The input START

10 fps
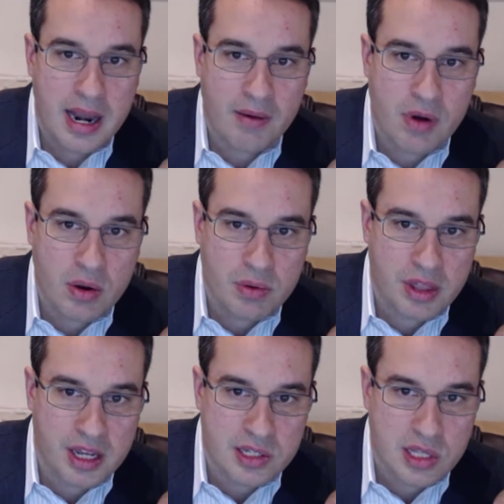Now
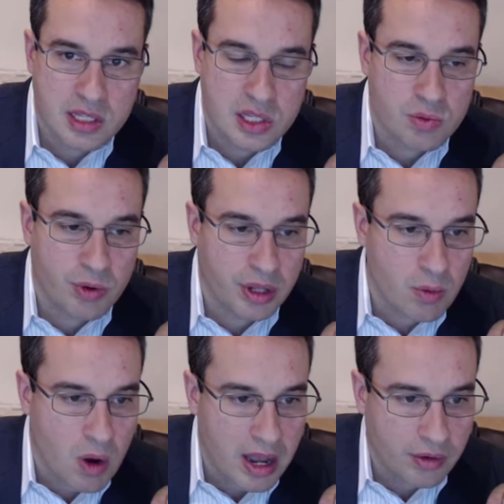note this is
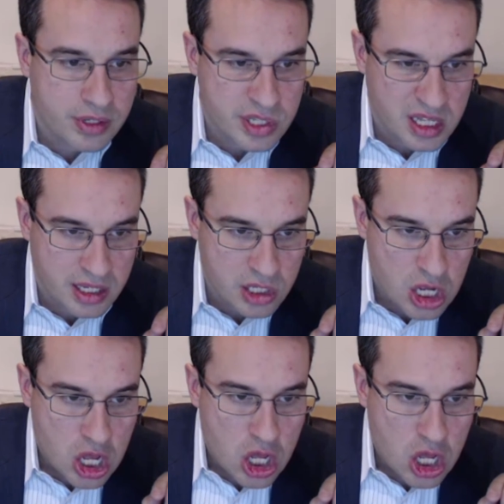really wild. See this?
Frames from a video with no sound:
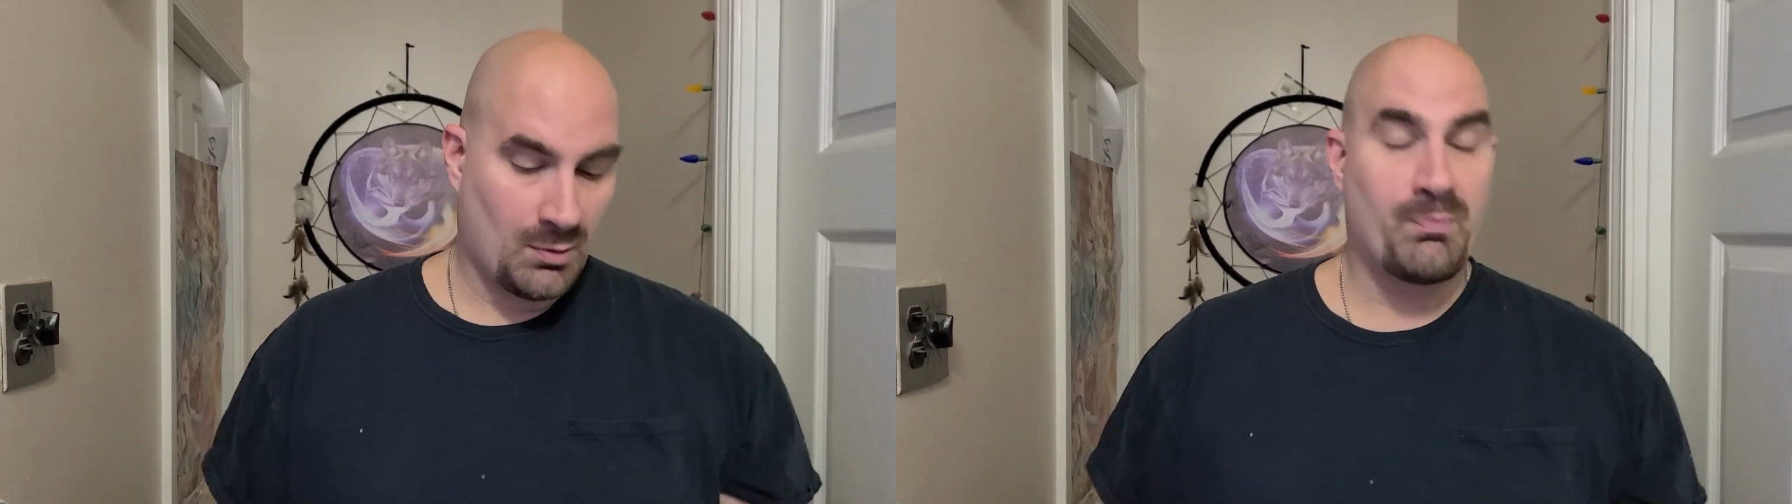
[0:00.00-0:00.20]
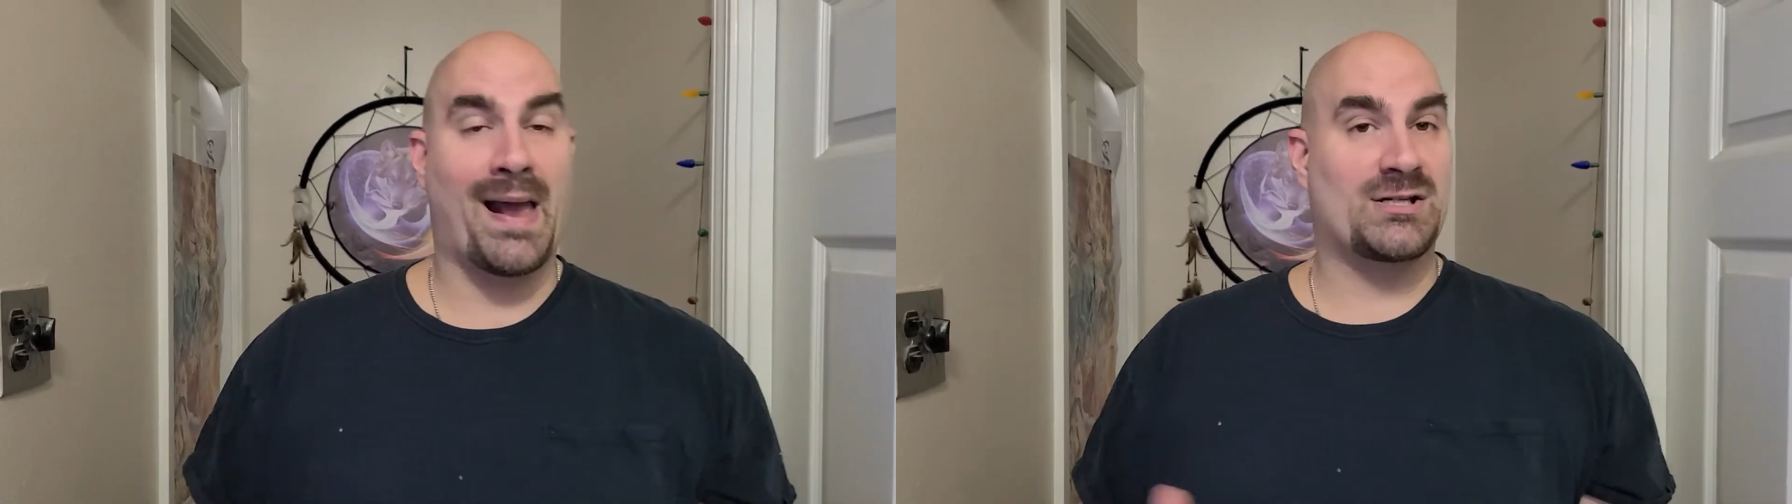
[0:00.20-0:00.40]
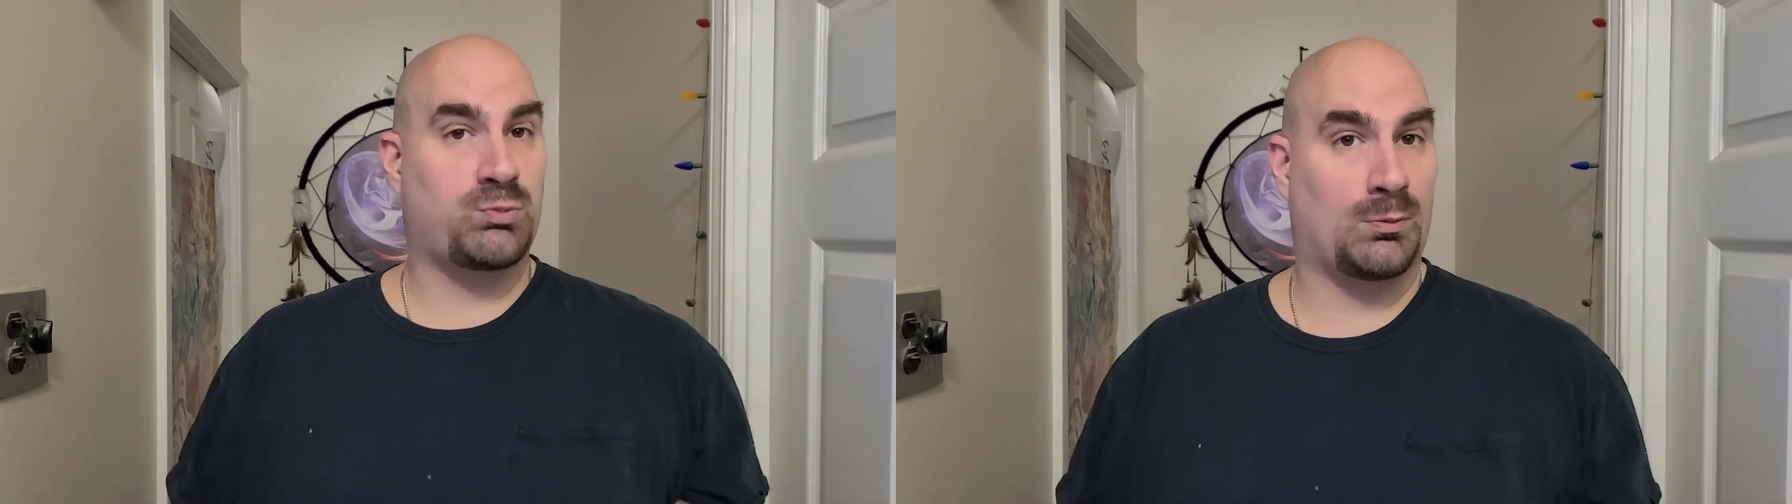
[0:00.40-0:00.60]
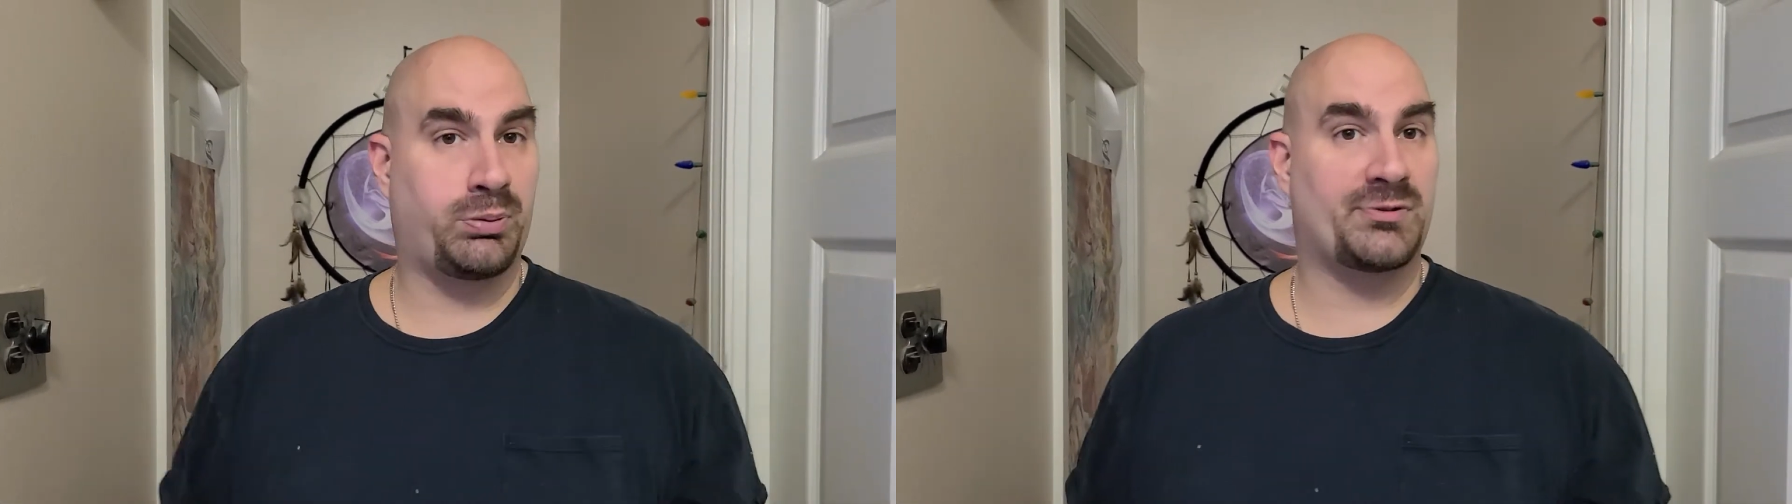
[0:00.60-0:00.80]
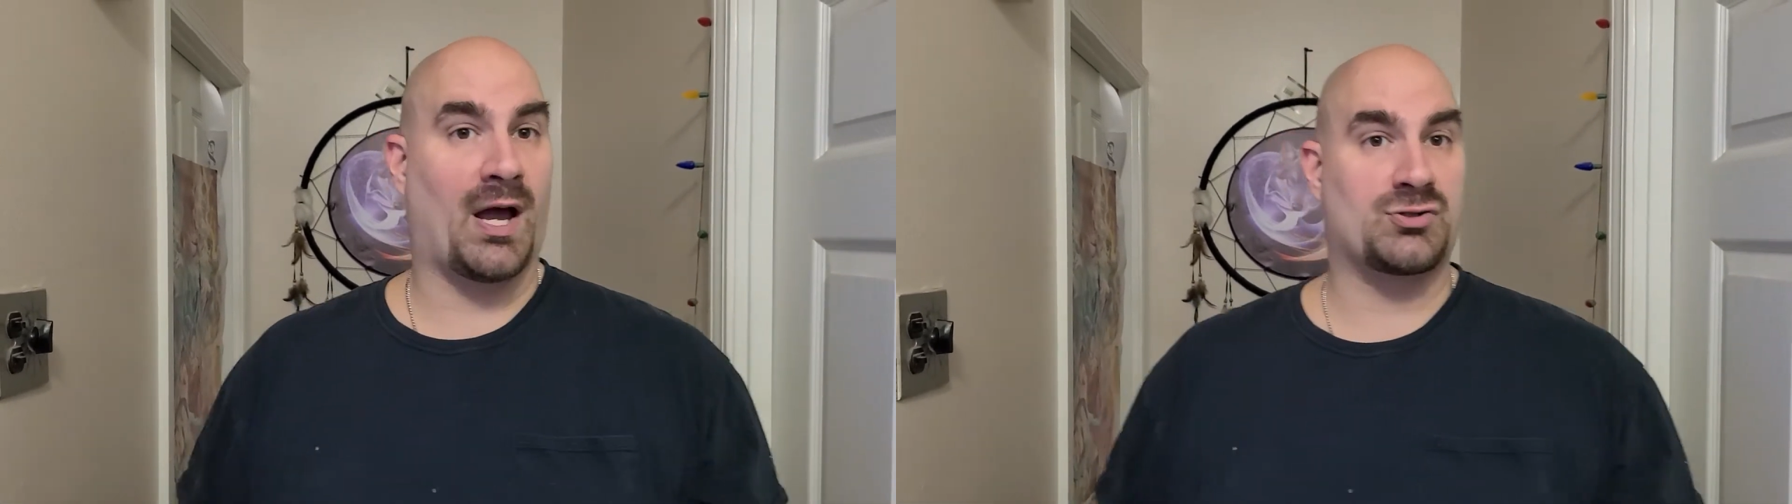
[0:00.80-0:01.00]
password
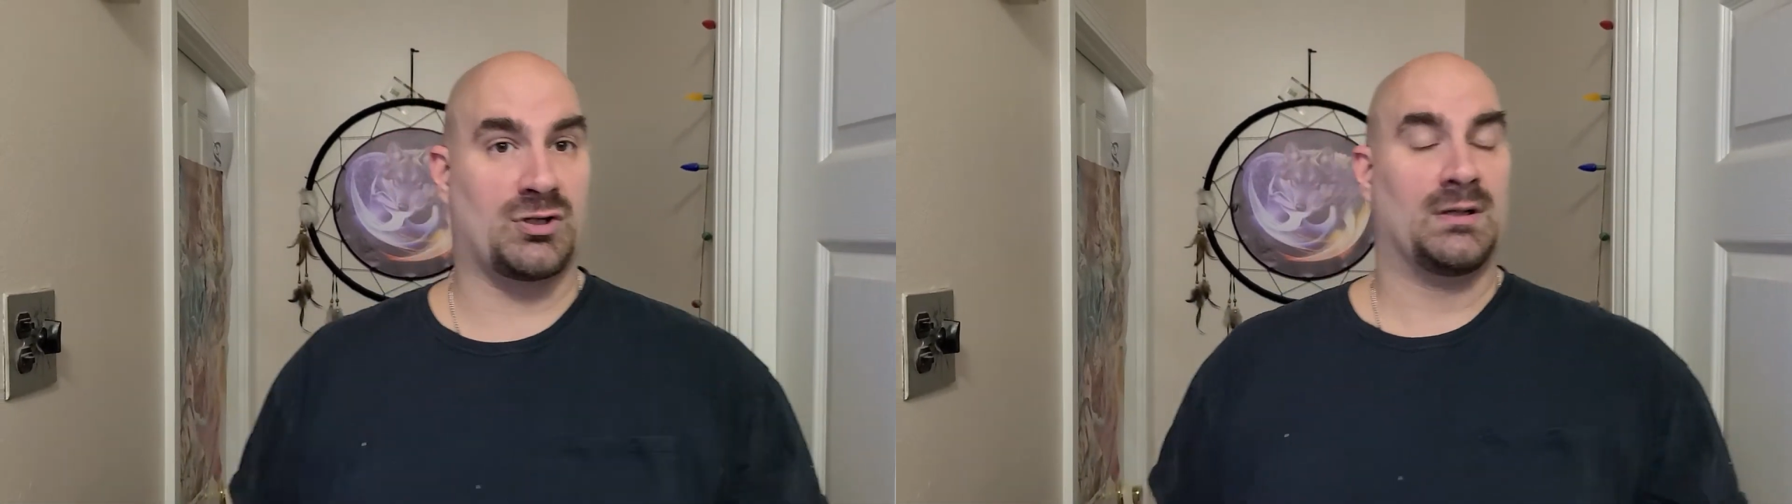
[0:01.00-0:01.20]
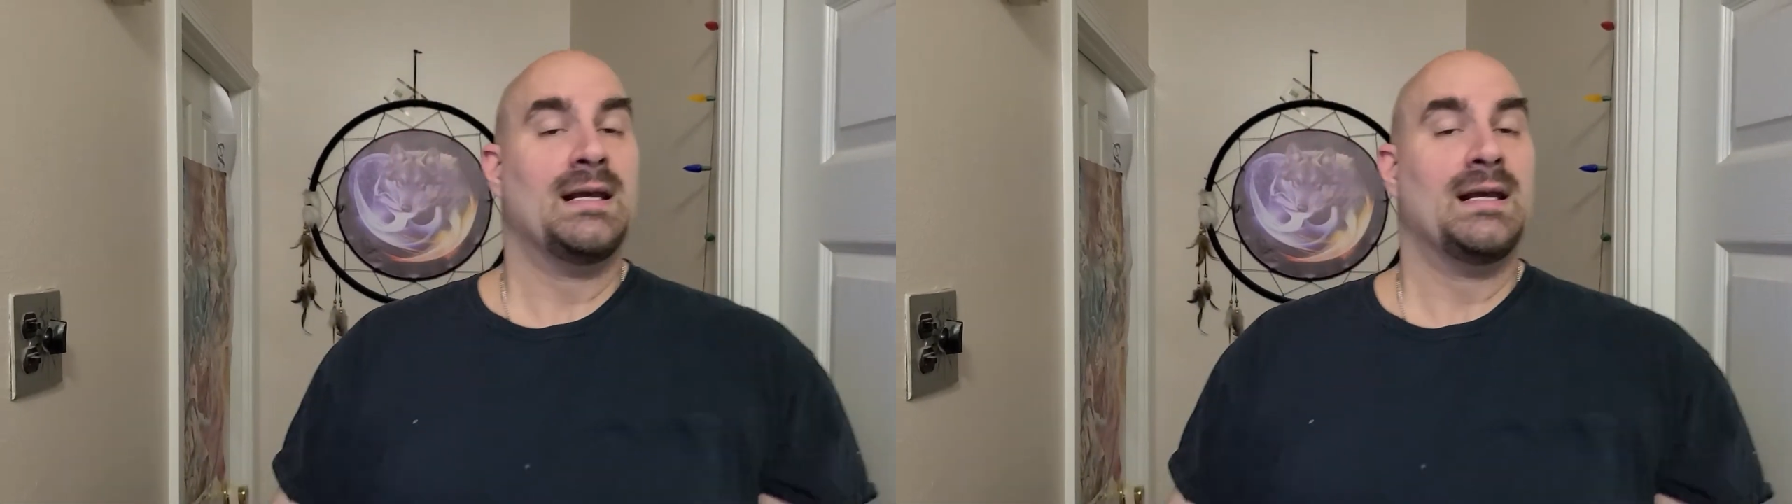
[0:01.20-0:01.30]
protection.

The input END

*What this task involves*.
Print each line of the material above exactly, with the pictures removed from your copy.

*Answer for this exercise*.
10 fps
Now
note this is
really wild. See this?
Frames from a video with no sound:
[0:00.00-0:00.20]
[0:00.20-0:00.40]
[0:00.40-0:00.60]
[0:00.60-0:00.80]
[0:00.80-0:01.00]
password
[0:01.00-0:01.20]
[0:01.20-0:01.30]
protection.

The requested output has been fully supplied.